@notnert427 said:
I'm 100% rooting for PUBG in this for the following reasons:
- Fortnite was failing hard until they ripped off PUBG. If Fortnite was successful on its own merit prior to hopping on the Battle Royale bandwagon, I wouldn't have an issue with this. Except it was tanking, so they decided to pivot and just copied a popular product, which is pretty fucking weak.
- Fortnite intentionally undercut PUBG on price and shoved their version out before the PUBG console launch. This strategy has proven wildly successful, but also serves as proof that Fortnite actively avoided trying to best PUBG on their product's actual quality, which speaks for itself. Fortnite's appeal was/is almost entirely that it's "free PUBG".
- Fortnite actively used PUBGs name without consent to help push their product. This is what may well cost them big in the suit, and arguably should. Any argument about what is/isn't "original" to PUBG (since apparently Greene "copied" uh....himself) is somewhat irrelevant when Fortnite themselves openly cited PUBG to try and inflate their own product, against PUBGs wishes.
This is the opposite of competition. Unchecked, it will lead to every good game instantly having some shitty F2P clone, and that is fucking terrible for the industry. Fortnite's success has made it clear that a bunch of gamers fucking LOVE the idea of getting something for nothing, which as a concept is ridiculously untenable on the whole and not how any other industry works. The awful message that sends to developers is that "hey, even if you make a great thing, we're going with the cheap/free facsimile of it instead, at which point we'll happily throw them our money on dumbass loot crate shit that should have gone to support your game." The failings there should be crystal goddamn clear, as should the rationale for hoping PUBG wins this.
There's a couple of things wrong with what you've said here.
"This strategy has proven wildly successful, but also serves as proof that Fortnite actively avoided trying to best PUBG on their product's actual quality, which speaks for itself."
Fortnite has always been a better running and arguably better looking game than PUBG has ever been. Putting artistic tastes aside, Fortnite runs smoothly across all platforms, has had very little issues with hackers, very little issues with connectivity and whenever bugs do pop up EPIC are quick to fix them.
"Fortnite's appeal was/is almost entirely that it's "free PUBG"."
And the twist on building, and how it controls differently, and how it's a faster more colorful game.

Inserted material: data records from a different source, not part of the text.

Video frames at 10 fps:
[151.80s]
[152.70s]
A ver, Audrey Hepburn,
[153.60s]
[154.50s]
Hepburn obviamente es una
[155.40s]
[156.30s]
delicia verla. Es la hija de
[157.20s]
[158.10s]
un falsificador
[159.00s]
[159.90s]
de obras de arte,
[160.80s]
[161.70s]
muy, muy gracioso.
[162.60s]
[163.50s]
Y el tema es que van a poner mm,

And how it's not a pallet swap at all. If it was a pallet swap, this would have more merit.
"This is the opposite of competition."
It's absolutely competition in every sense of the word.

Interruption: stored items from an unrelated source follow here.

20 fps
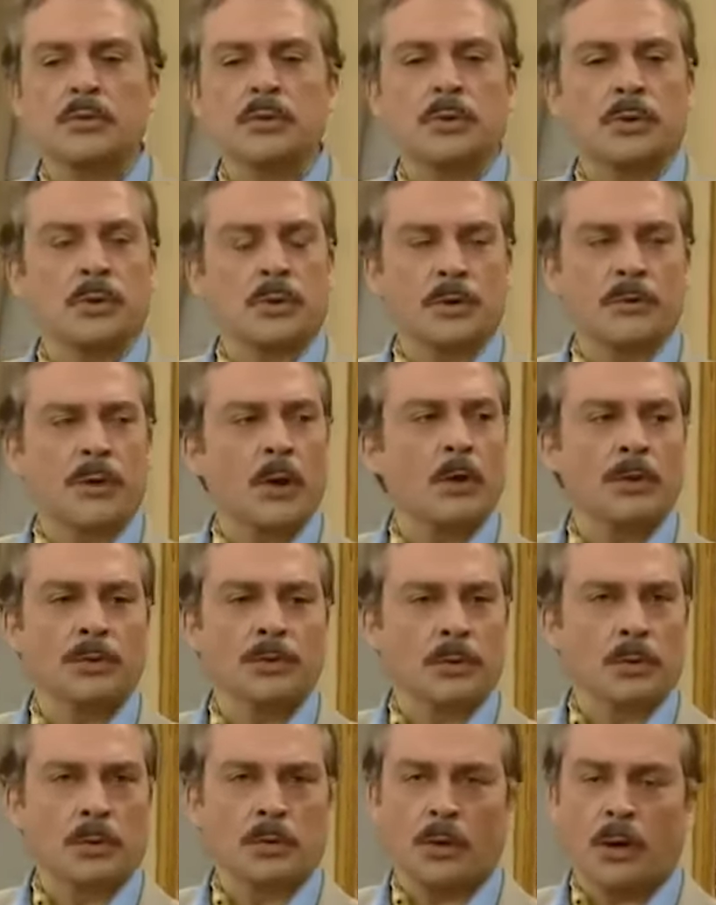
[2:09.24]
bu gururu ve
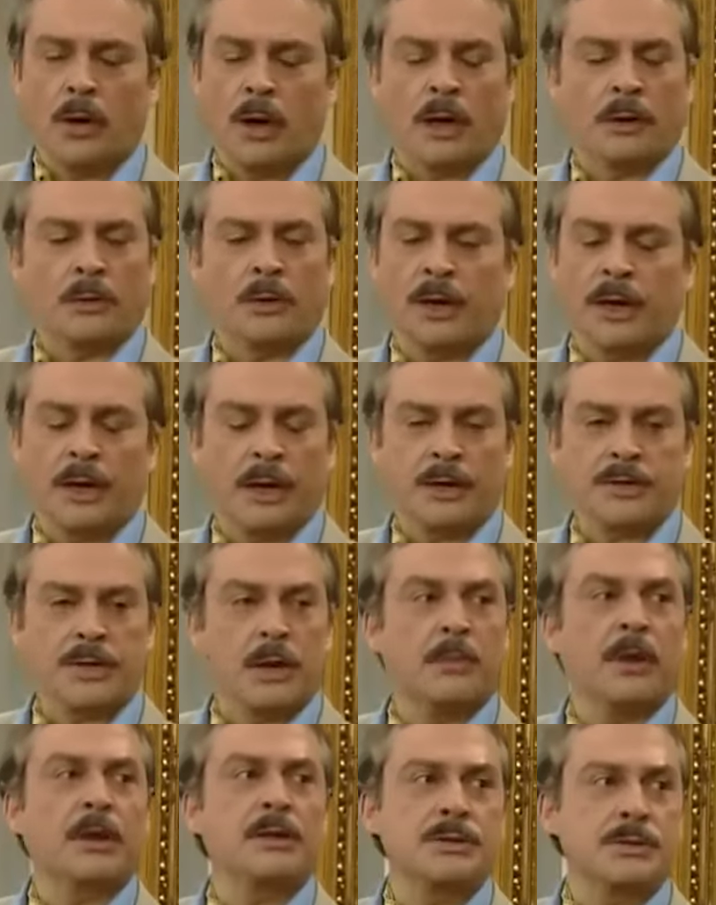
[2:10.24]
onuru doya doya
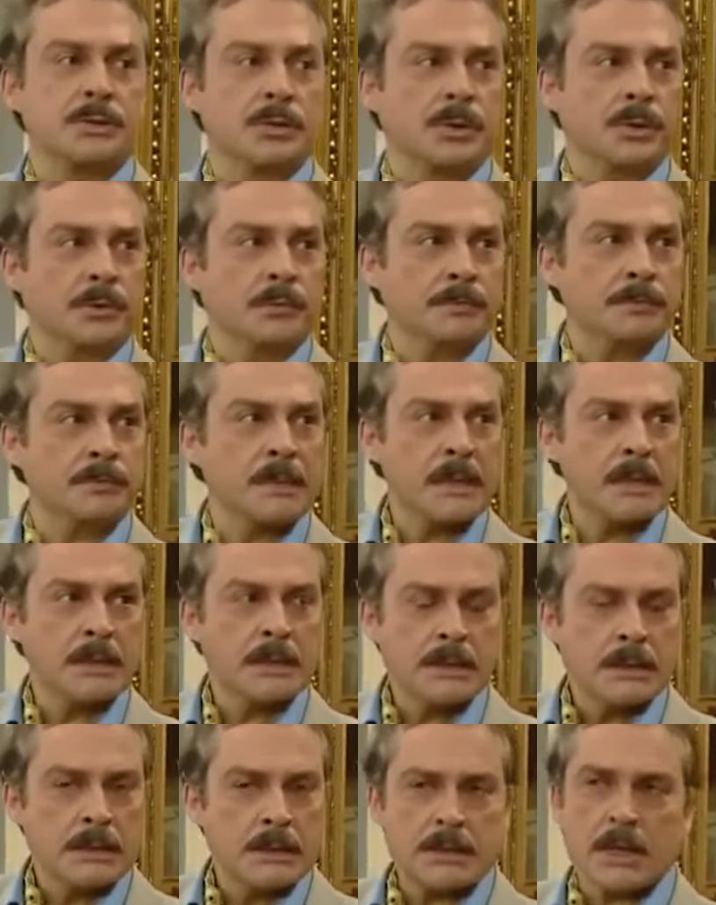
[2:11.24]
yaşamak istiyorum.
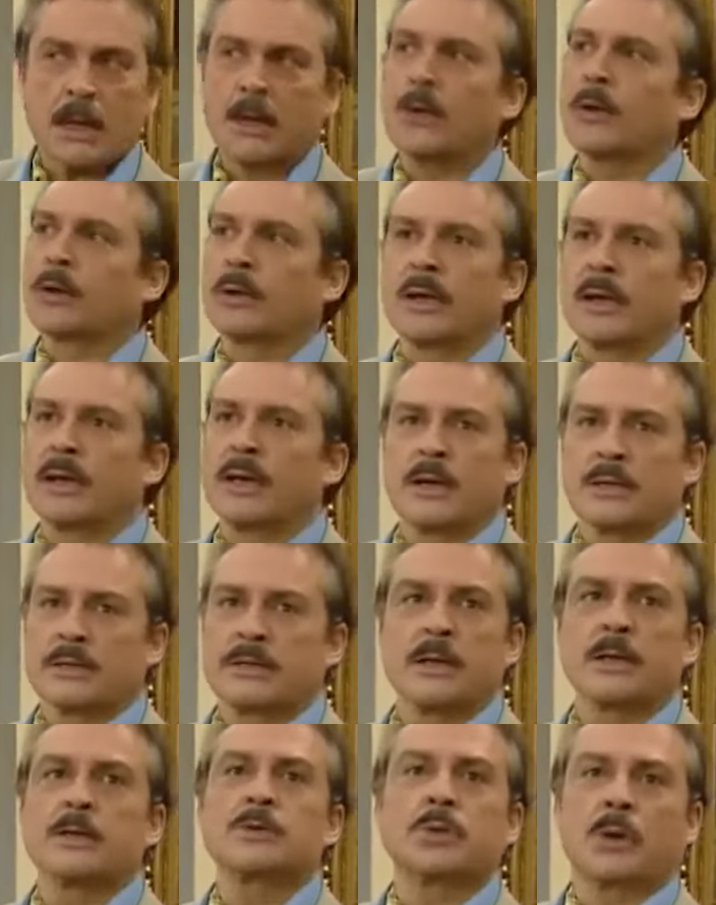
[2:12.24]
Sen
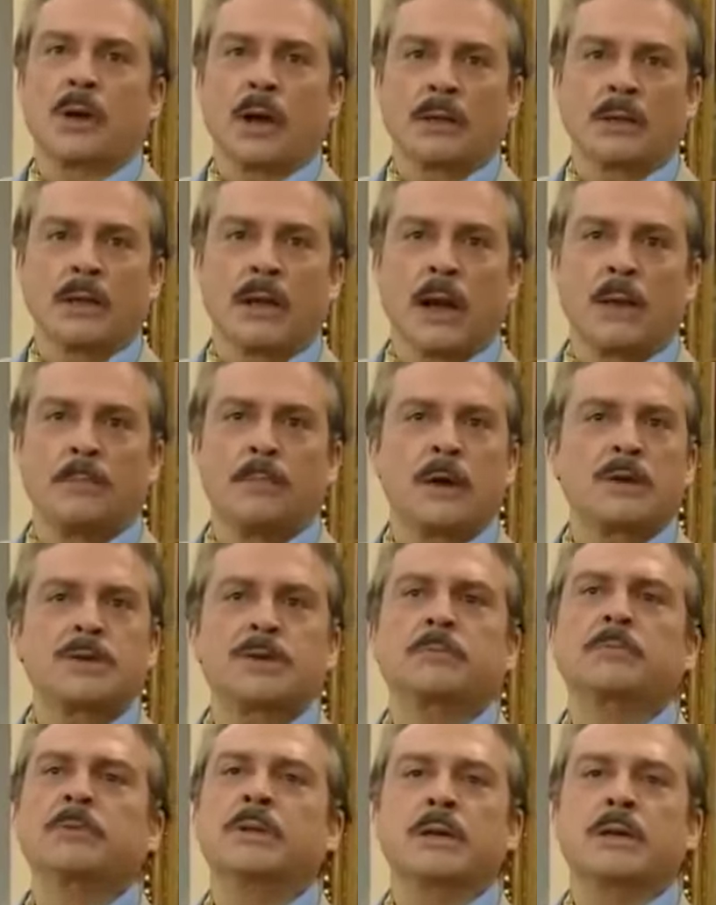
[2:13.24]
oradayken seni soranlara
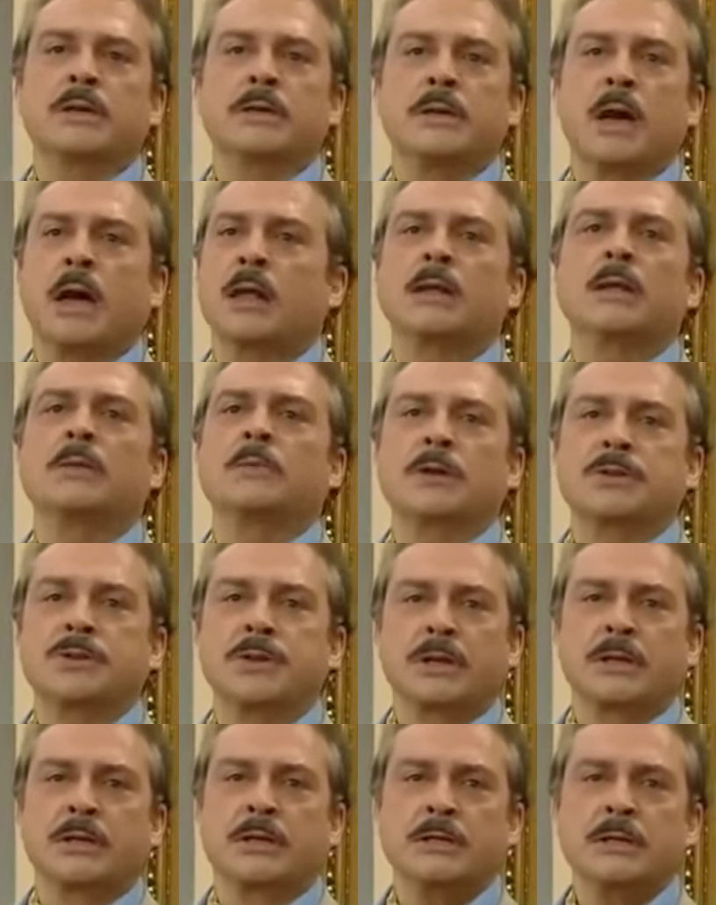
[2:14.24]
başım dik, alnım
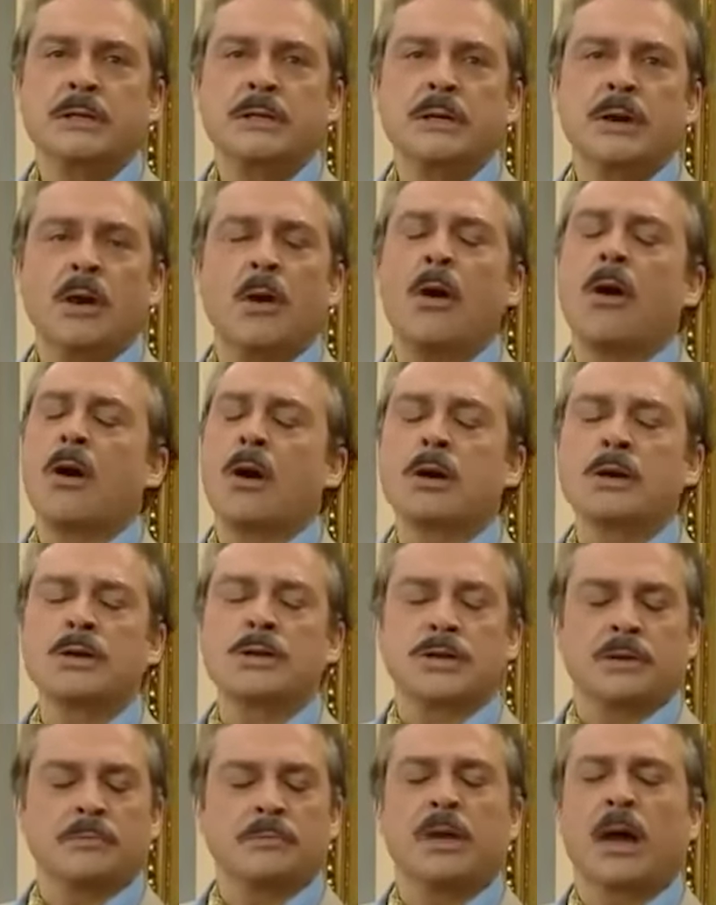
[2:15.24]
açık. O
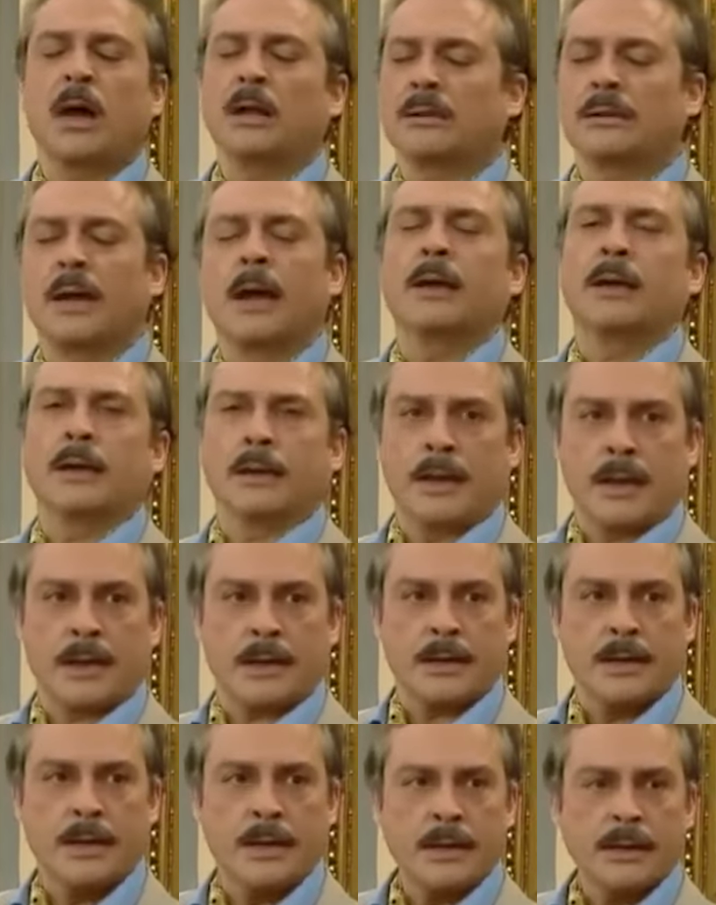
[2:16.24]
şimdi
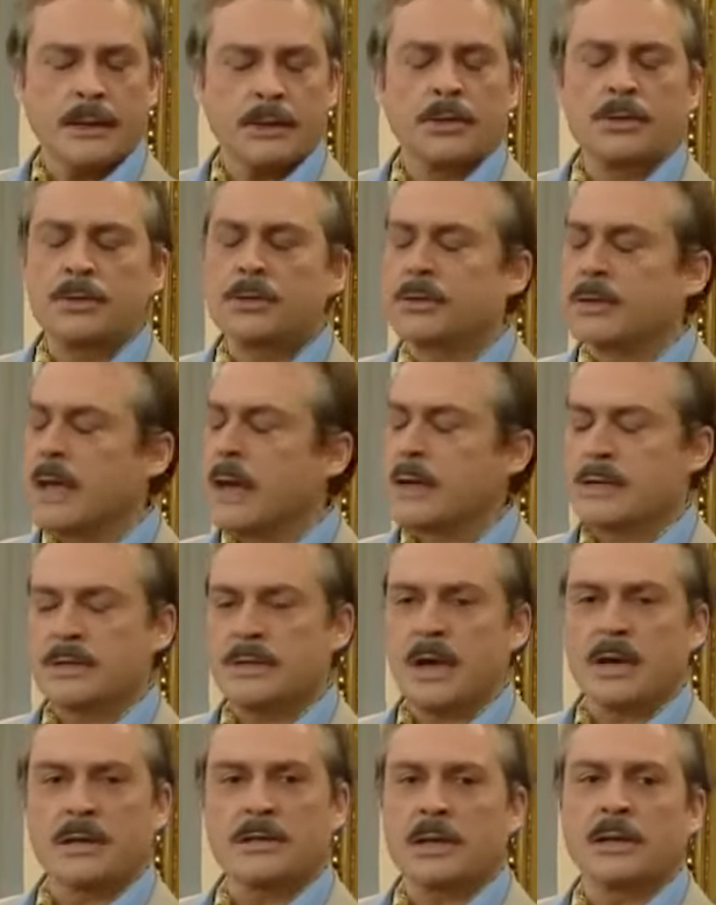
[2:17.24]
Antalya'da
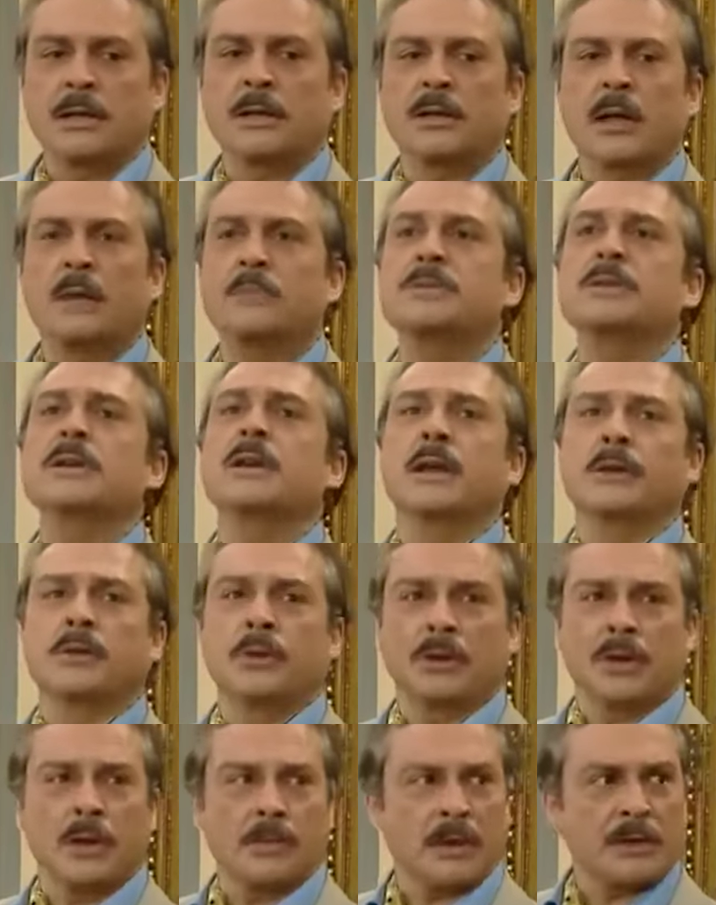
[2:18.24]
yüzlerce insanı temsil
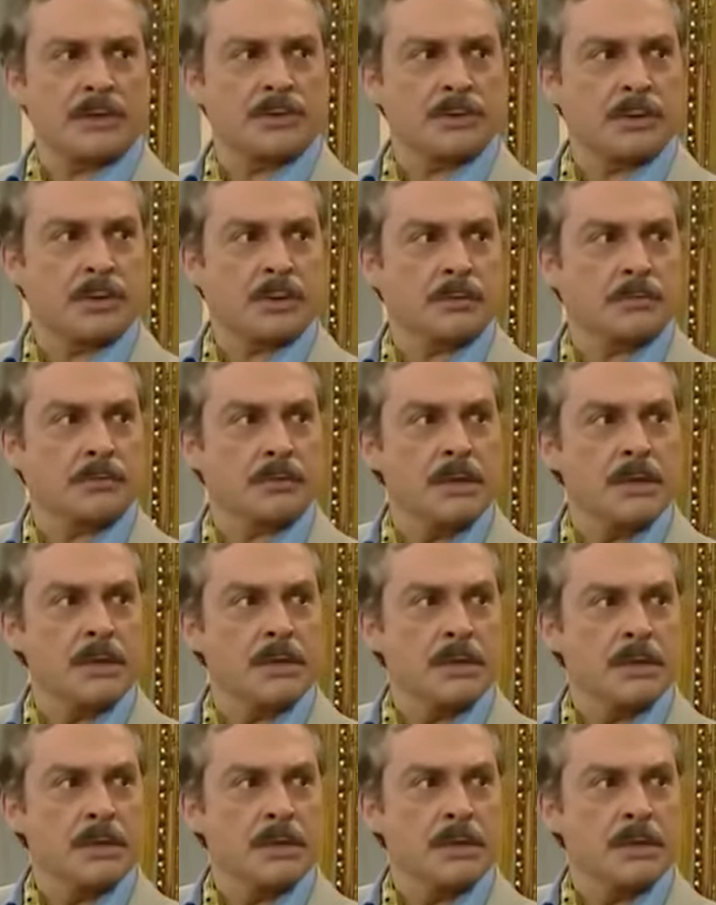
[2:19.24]
ediyor demek istiyorum.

"hey, even if you make a great thing, we're going with the cheap/free facsimile of it instead, at which point we'll happily throw them our money on dumbass loot crate shit that should have gone to support your game.""
Remind me again - which game is it that has loot crates in it? It's not Fortnite anyway. It's actually PUBG - the game that costs $30 and went all in on the Steam market place, loot boxes and keys to open those loot boxes.
Enjoy what happens to the industry if PUBG Corp actually win this case and there's immediately a precedent set for being able to sue based on similarities like gameplay mechanics.
As others have said - Daybreak should be the ones who are pissed. It's highly unlikely that Greene wouldn't have signed an agreement with them that whatever he helped develop was their own work and couldn't be brought with him. Daybreaks biggest problem was they probably didn't get him to sign a no-compete clause, which allowed the guys at Bluehole to hire him help to make PUBG for them and allowed Bluehole to slap his name on it.